In a small pot, add the
400g whipping cream
and
6 earl grey tea bags
. Cover and bring it to a simmer. Turn off the heat and let the tea steep for 10 minutes.
Use a spatula to squeeze all the liquid out of the tea bags before discarding them. Let the steeped cream cool at room temperature.
In a large mixing bowl, add the
750g cream cheese
,
200g granulated sugar
, and
½ tsp salt
. Use an electric hand mixer to beat the cream cheese mixture until it becomes very creamy and smooth.
Add the
7 medium eggs
one at a time, mixing in between each addition, until the batter becomes thick and smooth.

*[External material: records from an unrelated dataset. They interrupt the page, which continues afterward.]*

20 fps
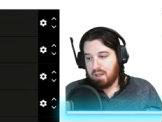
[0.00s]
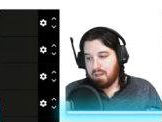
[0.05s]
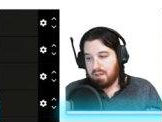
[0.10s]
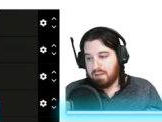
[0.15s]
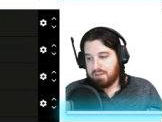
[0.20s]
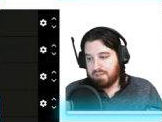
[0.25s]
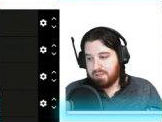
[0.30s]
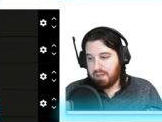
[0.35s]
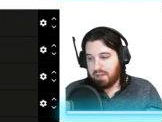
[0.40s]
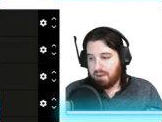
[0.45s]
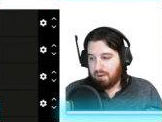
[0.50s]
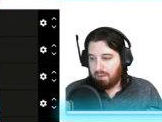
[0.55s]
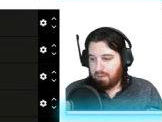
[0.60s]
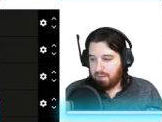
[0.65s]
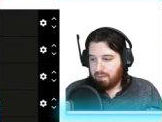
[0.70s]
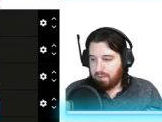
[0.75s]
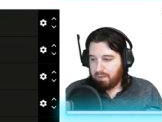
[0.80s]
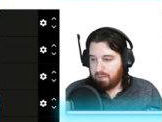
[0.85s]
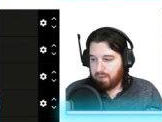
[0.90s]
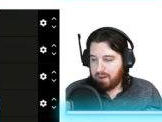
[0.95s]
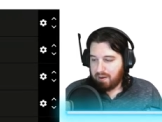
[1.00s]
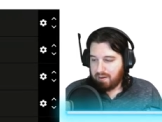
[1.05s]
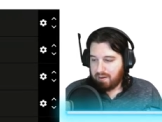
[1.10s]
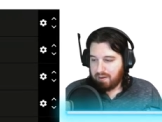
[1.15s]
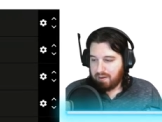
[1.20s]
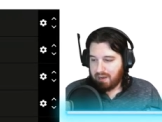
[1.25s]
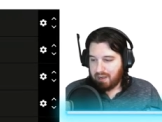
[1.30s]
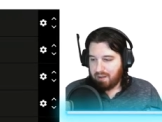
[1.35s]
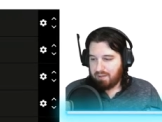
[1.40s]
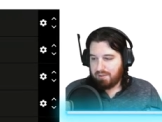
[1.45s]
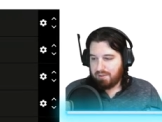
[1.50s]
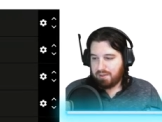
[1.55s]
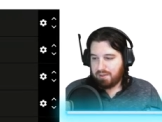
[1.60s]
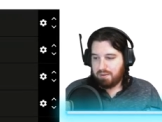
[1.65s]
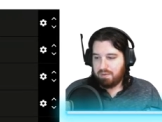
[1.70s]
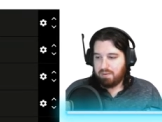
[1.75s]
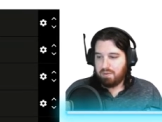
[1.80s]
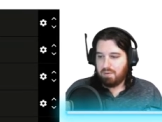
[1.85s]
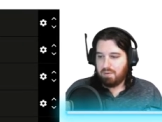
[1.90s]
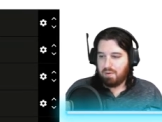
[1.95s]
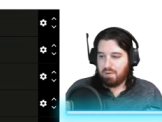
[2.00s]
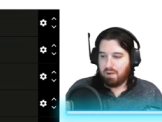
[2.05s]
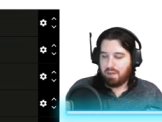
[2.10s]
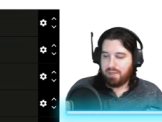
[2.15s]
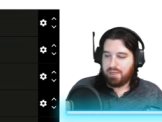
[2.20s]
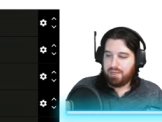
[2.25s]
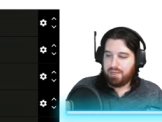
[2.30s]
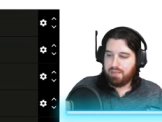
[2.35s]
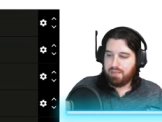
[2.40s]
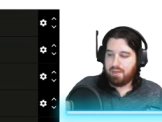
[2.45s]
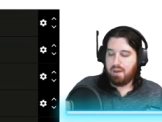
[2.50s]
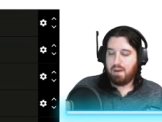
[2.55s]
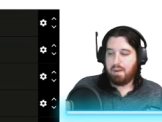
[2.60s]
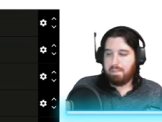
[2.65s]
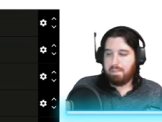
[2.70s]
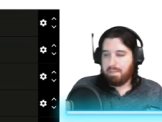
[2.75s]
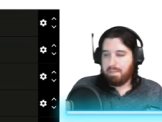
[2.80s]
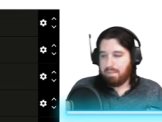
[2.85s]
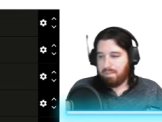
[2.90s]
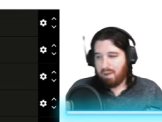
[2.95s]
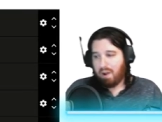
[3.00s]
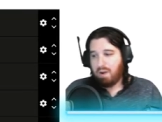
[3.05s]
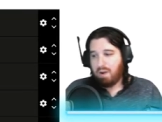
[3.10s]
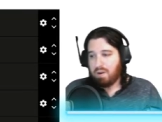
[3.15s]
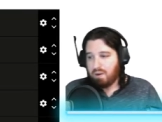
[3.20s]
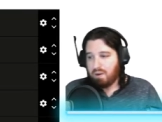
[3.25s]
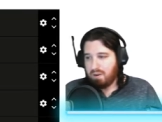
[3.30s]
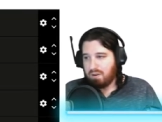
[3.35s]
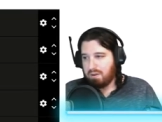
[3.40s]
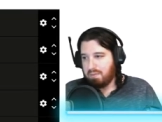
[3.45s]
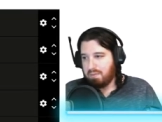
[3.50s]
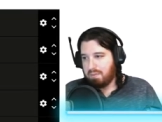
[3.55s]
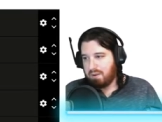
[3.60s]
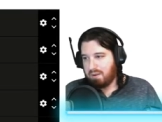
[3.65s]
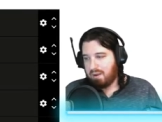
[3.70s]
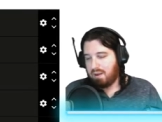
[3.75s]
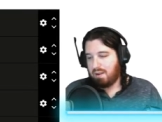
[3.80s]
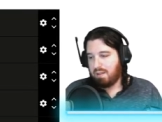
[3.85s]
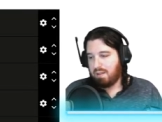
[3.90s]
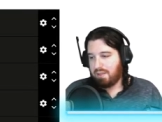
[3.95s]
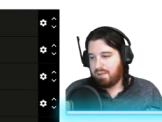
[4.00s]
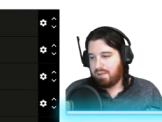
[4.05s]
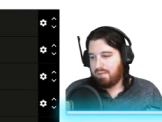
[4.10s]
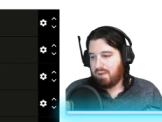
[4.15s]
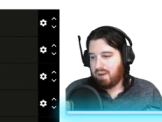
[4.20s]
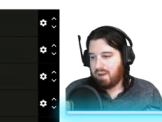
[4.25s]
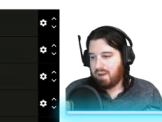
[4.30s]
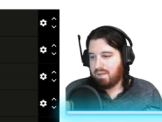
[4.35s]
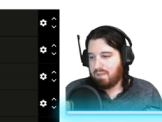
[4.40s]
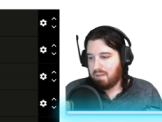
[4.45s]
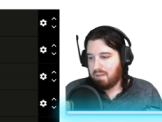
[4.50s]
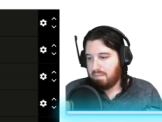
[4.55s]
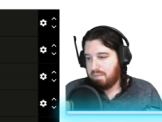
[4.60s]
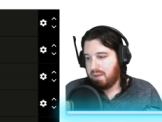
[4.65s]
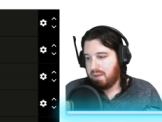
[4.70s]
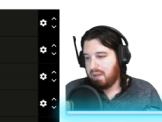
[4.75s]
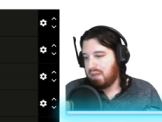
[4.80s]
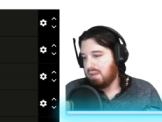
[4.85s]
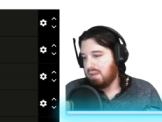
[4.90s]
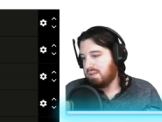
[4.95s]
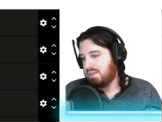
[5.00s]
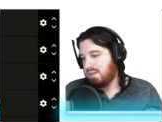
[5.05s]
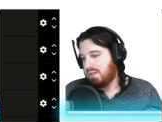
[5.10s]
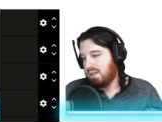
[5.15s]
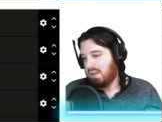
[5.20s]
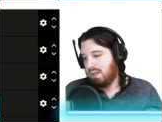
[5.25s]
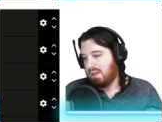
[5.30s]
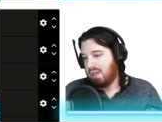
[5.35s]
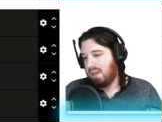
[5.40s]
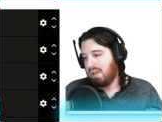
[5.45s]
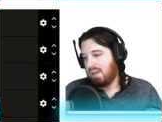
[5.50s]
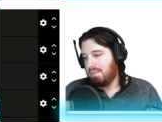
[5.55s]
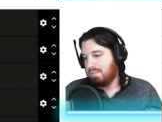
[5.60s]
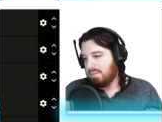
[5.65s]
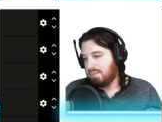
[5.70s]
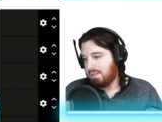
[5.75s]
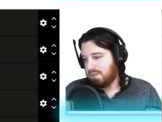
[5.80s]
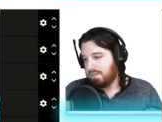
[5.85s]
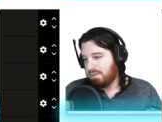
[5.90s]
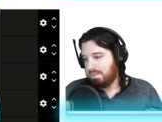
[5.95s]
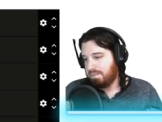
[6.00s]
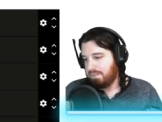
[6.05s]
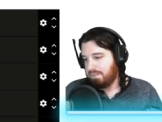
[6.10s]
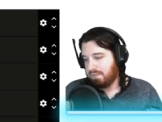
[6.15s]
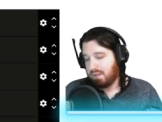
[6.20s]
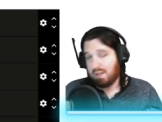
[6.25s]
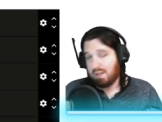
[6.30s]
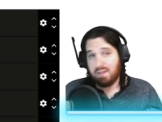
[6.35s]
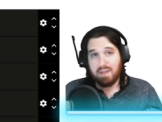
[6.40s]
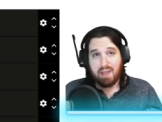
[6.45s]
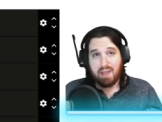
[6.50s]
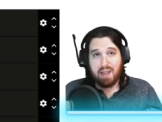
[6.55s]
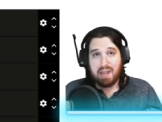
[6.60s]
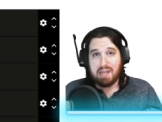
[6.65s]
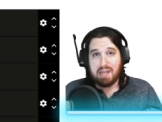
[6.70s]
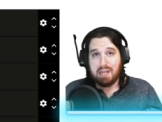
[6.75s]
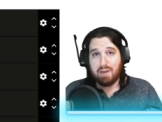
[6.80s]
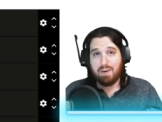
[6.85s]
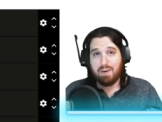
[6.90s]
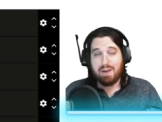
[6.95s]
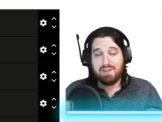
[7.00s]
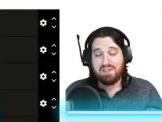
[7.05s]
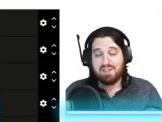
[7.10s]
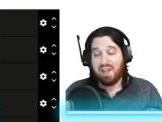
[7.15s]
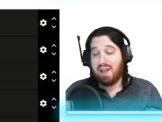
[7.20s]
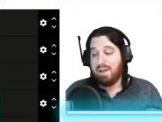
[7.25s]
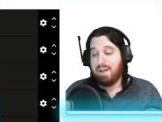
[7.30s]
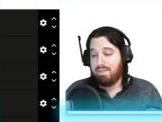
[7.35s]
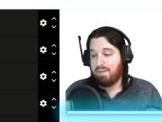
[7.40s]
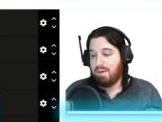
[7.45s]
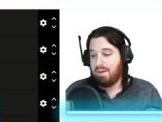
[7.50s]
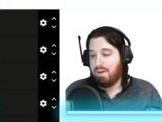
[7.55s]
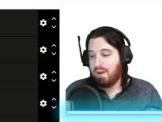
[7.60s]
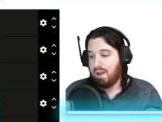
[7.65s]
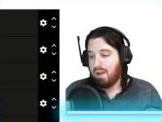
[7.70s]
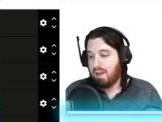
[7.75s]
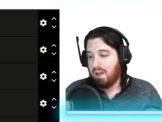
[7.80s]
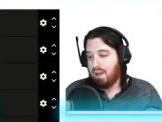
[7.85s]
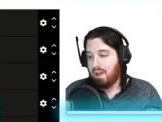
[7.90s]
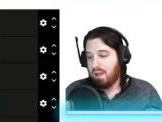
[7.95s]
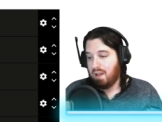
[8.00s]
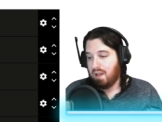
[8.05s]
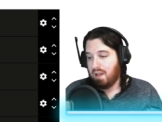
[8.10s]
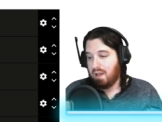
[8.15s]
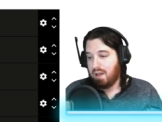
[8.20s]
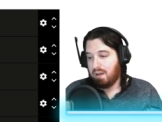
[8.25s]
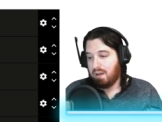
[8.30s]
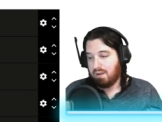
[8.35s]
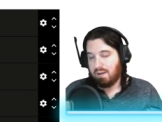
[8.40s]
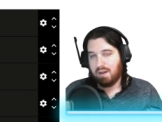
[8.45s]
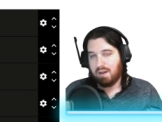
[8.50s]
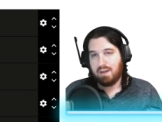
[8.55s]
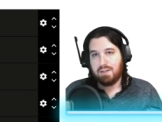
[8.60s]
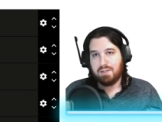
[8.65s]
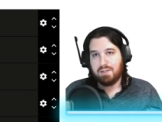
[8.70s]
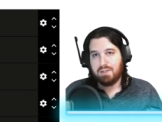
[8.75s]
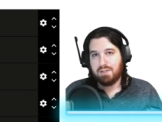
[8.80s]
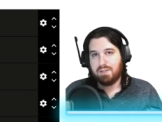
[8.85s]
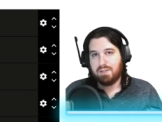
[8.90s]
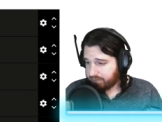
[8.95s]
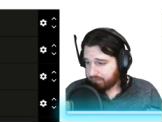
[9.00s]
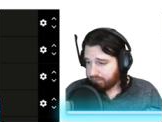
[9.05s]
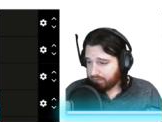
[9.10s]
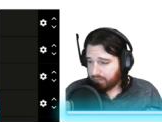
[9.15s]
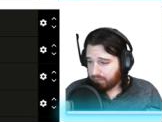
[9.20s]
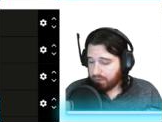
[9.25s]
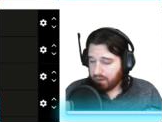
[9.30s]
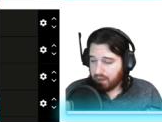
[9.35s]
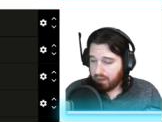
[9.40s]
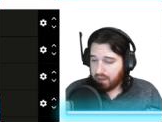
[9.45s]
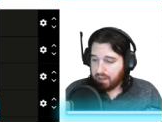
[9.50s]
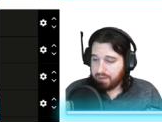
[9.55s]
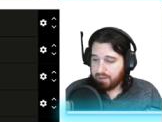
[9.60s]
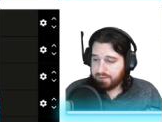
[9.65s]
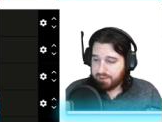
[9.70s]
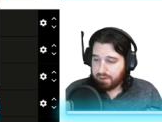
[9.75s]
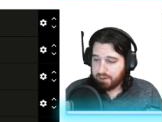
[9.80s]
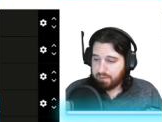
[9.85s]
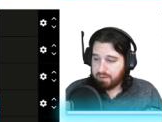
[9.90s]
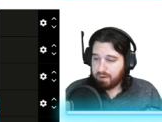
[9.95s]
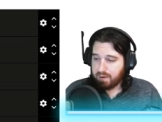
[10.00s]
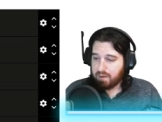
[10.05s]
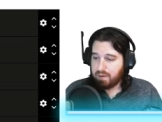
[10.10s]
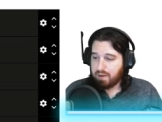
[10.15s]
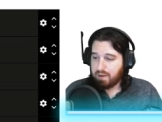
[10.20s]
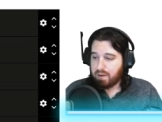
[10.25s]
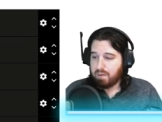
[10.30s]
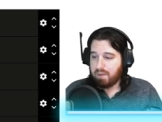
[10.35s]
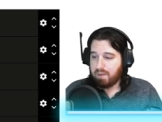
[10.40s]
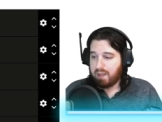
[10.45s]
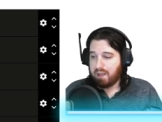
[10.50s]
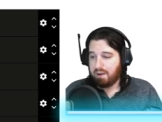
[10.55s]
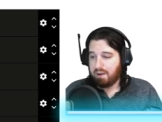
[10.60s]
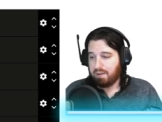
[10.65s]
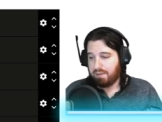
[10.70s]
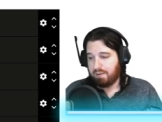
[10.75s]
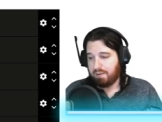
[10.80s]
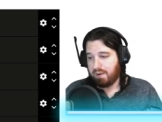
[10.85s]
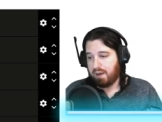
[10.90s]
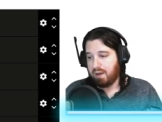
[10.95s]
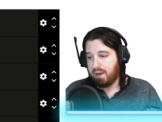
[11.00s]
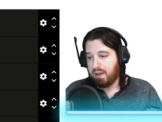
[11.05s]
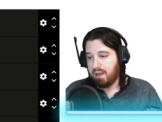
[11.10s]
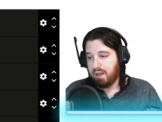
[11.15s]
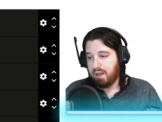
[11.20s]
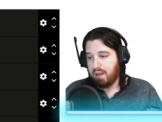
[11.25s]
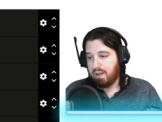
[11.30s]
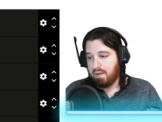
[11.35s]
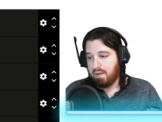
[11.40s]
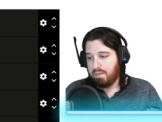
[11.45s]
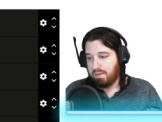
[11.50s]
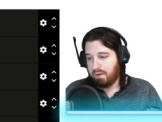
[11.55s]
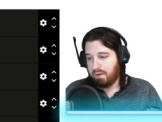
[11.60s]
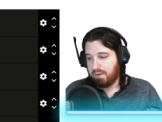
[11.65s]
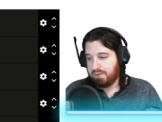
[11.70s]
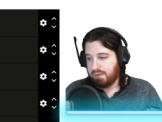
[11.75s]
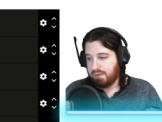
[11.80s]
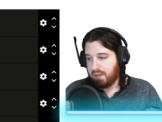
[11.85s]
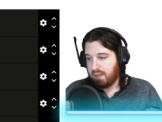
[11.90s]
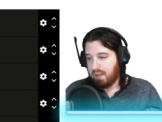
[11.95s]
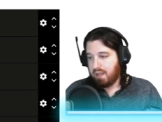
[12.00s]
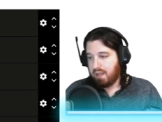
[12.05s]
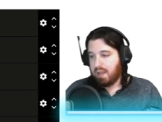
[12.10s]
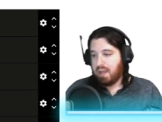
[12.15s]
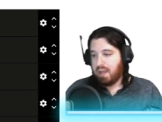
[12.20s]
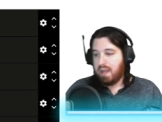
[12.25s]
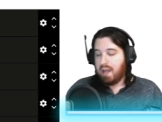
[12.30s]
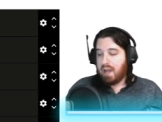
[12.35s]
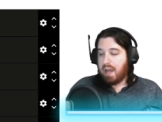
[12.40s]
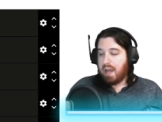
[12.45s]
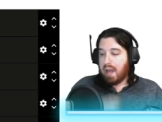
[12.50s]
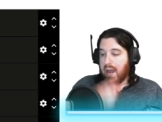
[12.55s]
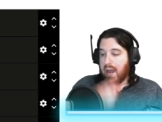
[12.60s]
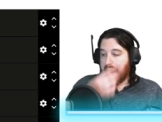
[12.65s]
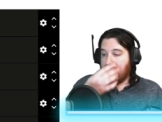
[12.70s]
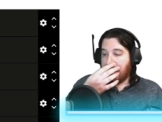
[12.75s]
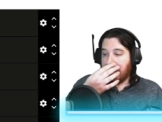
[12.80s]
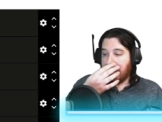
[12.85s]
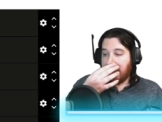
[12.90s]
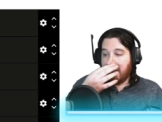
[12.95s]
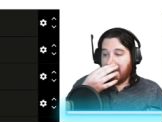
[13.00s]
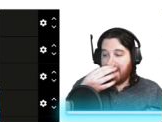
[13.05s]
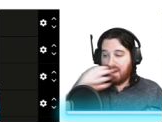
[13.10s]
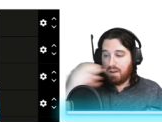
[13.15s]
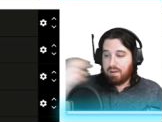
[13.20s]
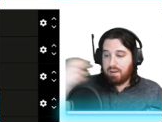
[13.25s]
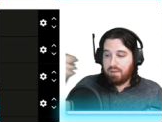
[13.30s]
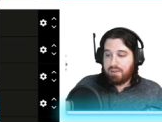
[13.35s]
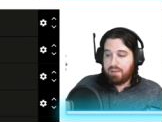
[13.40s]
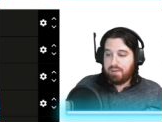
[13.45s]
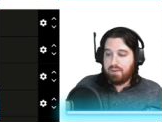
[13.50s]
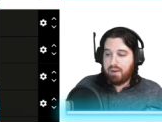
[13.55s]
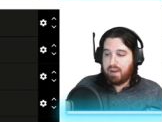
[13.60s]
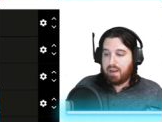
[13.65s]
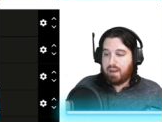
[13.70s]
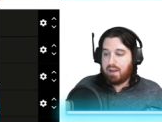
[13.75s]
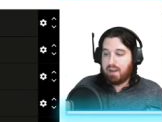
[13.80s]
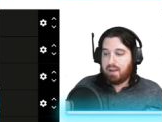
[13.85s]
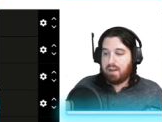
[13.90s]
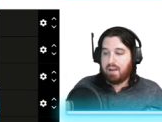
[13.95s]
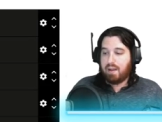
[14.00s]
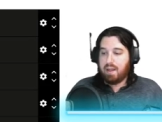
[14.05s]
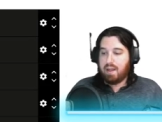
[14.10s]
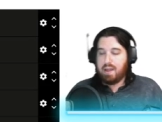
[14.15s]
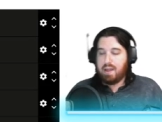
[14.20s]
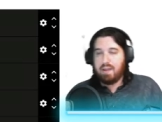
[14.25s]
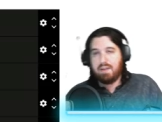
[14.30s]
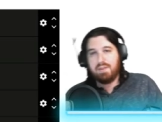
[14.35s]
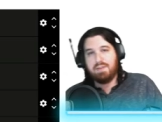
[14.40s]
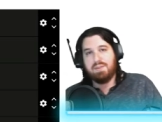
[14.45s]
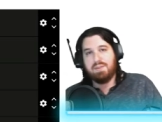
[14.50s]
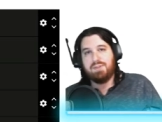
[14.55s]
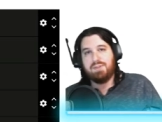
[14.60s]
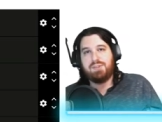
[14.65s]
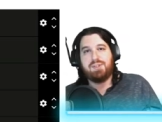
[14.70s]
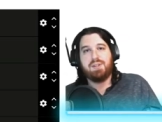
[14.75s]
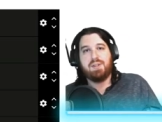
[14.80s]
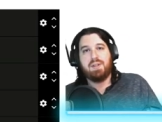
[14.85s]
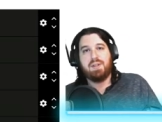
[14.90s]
So, we are down to the arguably three of the biggest games that Halo has ever launched. So we're going to go with Halo 3 first. Halo 3 is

Mix in the
1 tsp vanilla extract
with the last egg.
Pour in 270g of the steeped cream. If you end up with less than 270g, top it up to that amount with some extra whipping cream. Cut open your last earl grey tea bag and add the loose tea leaves to the batter. Mix until well combined.
Bake in the preheated oven for 45 minutes. When the cake jiggles as one piece, switch the oven to broil and broil 1-2 minutes (if top isn't sufficiently browned).
Remove from the oven and cool in the pan. When the cheesecake has reached room temperature, chill in refrigerator for 8 hours before serving.